Scraping Data From Websites: May 2013

Thursday, 30 May 2013

PHP Web Page Scraping Tutorial

Web Scraping, also known as Web Harvesting and/or Web Data Extraction is the process of extracting data from a given web site or web page. In this tutorial I will go over a way for you to extract the title of a page, as well as the meta keywords, meta description, and links. With some basic knowledge in PHP and Regular Expressions you can accomplish this process with ease.

First lets go over the regular expression meta characters we will be using in this tutorial.
(.*)Plain Text

The dot (.) stands for any character while the asterisks (*) stands for 0 or more characters. When both are combined (.*) you are letting the system know that you are looking for any set of characters with a length of 0 or more.

As for our PHP, we will be using 3 functions in order to extract our data. The first function is our file_get_contents() function which will get the desired page and input all of its contents and html into a string format.
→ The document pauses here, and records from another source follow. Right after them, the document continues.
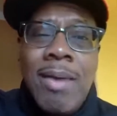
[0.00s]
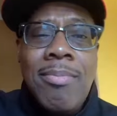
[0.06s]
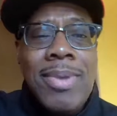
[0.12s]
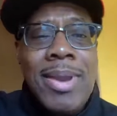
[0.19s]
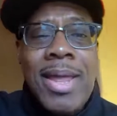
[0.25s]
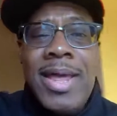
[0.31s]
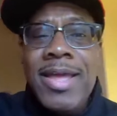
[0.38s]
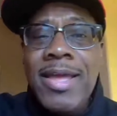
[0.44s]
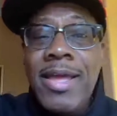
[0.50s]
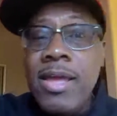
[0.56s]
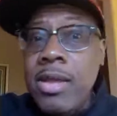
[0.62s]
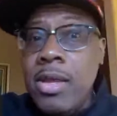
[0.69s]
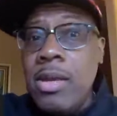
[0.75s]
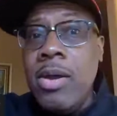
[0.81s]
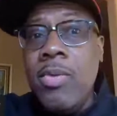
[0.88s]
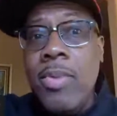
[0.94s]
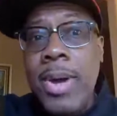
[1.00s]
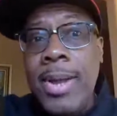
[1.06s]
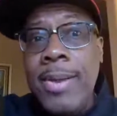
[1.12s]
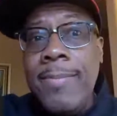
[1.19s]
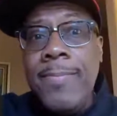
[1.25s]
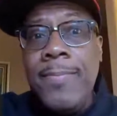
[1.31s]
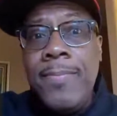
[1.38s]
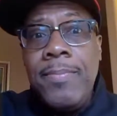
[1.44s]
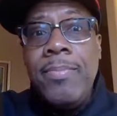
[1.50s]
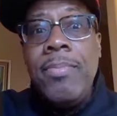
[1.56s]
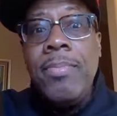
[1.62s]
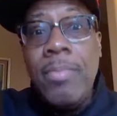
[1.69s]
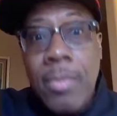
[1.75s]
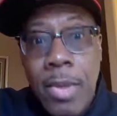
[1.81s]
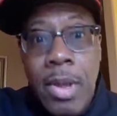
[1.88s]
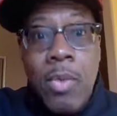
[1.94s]
I'm like, you know what?
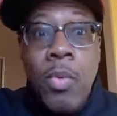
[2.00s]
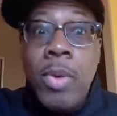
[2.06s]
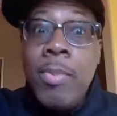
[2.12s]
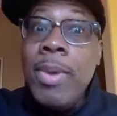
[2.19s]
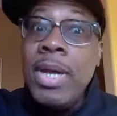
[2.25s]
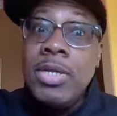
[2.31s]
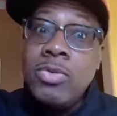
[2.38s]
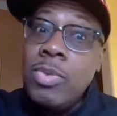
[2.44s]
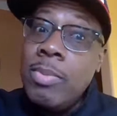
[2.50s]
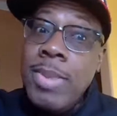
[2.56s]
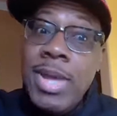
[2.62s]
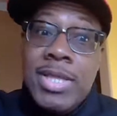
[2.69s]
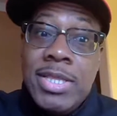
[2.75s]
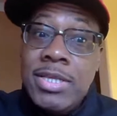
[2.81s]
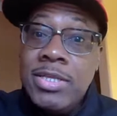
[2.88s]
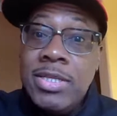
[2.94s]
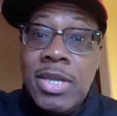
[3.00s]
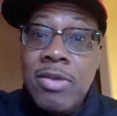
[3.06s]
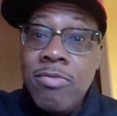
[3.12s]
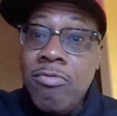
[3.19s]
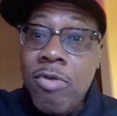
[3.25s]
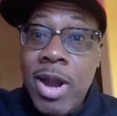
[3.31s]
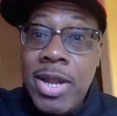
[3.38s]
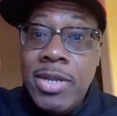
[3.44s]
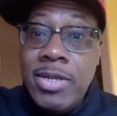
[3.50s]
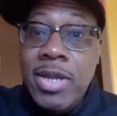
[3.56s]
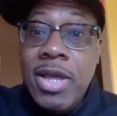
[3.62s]
We might as well make this thing right.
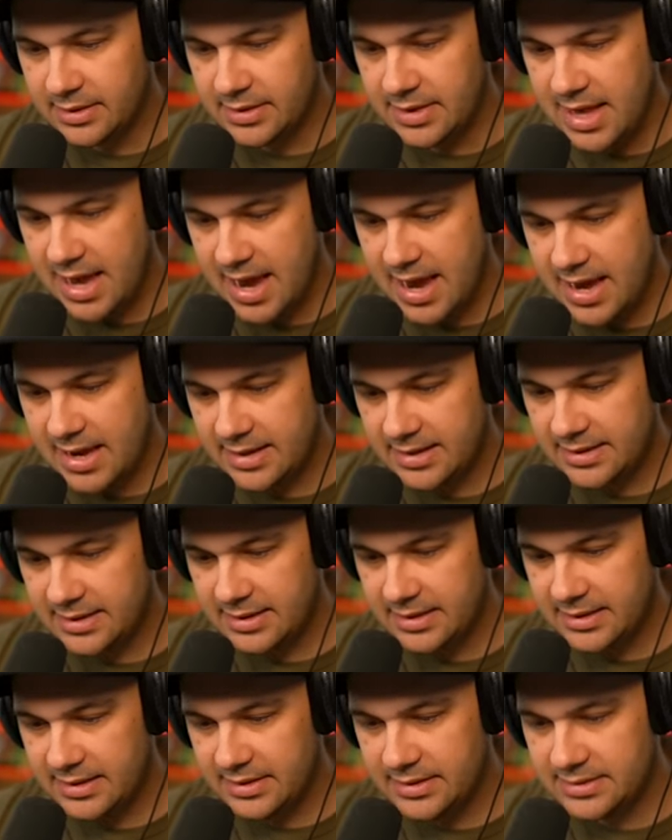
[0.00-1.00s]
That
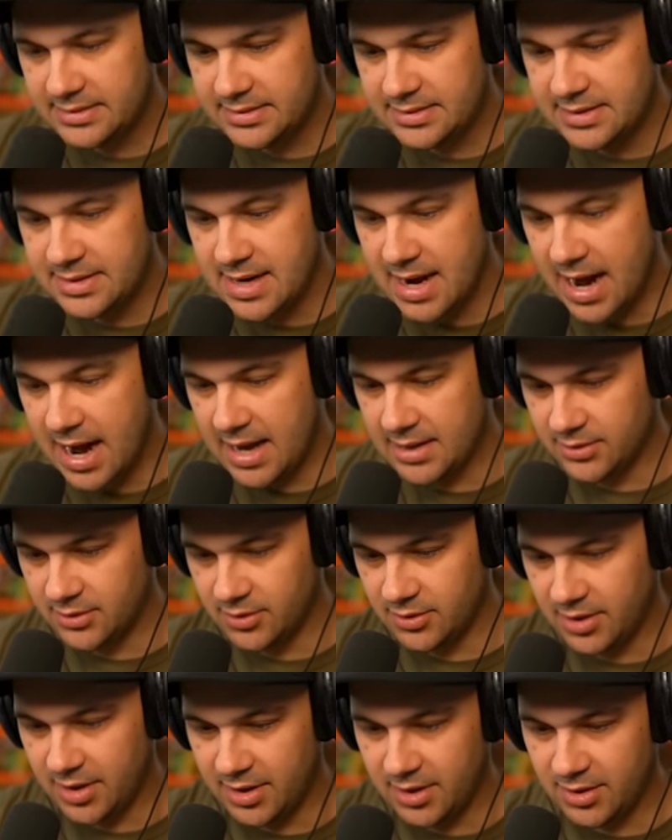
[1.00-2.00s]
is not
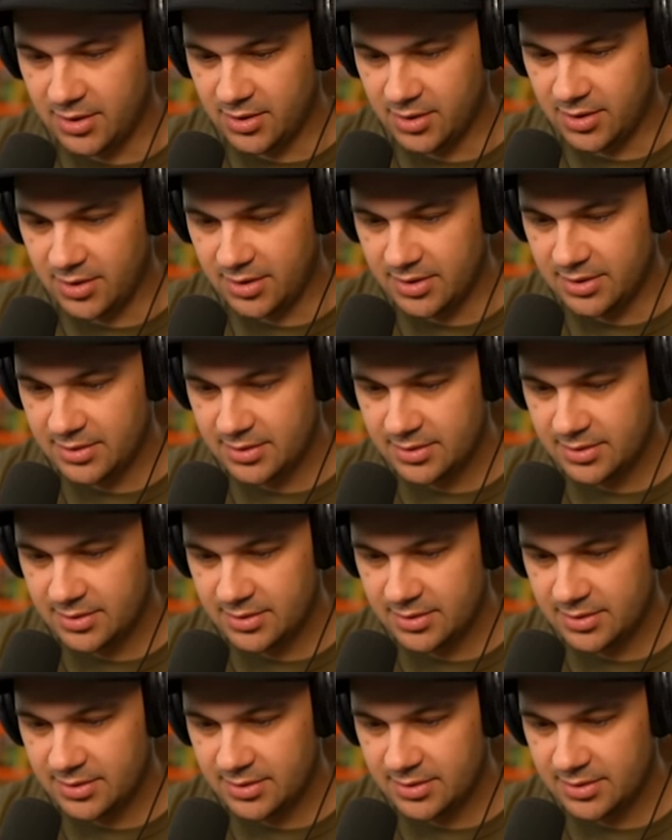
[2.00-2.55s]
looking good.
The second function we will be using is our preg_match() function which will return us one result when given the regular expression code. The final function we will be using is preg_match_all() which works the same as preg_match() just that preg_match_all() will return more then 1 result.

For this tutorial I have included 1 HTML page that contains our Title Tag, Meta Description, Meta Keywords and Some Links. We will be using that file for our scraping purposes.

Lets start by setting up our variable that will contain our string of html from the external file.

<?php
$file_string = file_get_contents('page_to_scrape.html');
?>Plain Text

What we did above is simply get all of the contents from our file page_to_scrape.html and store it to a string. Now that we have our string we can then proceed to the next portion of extraction.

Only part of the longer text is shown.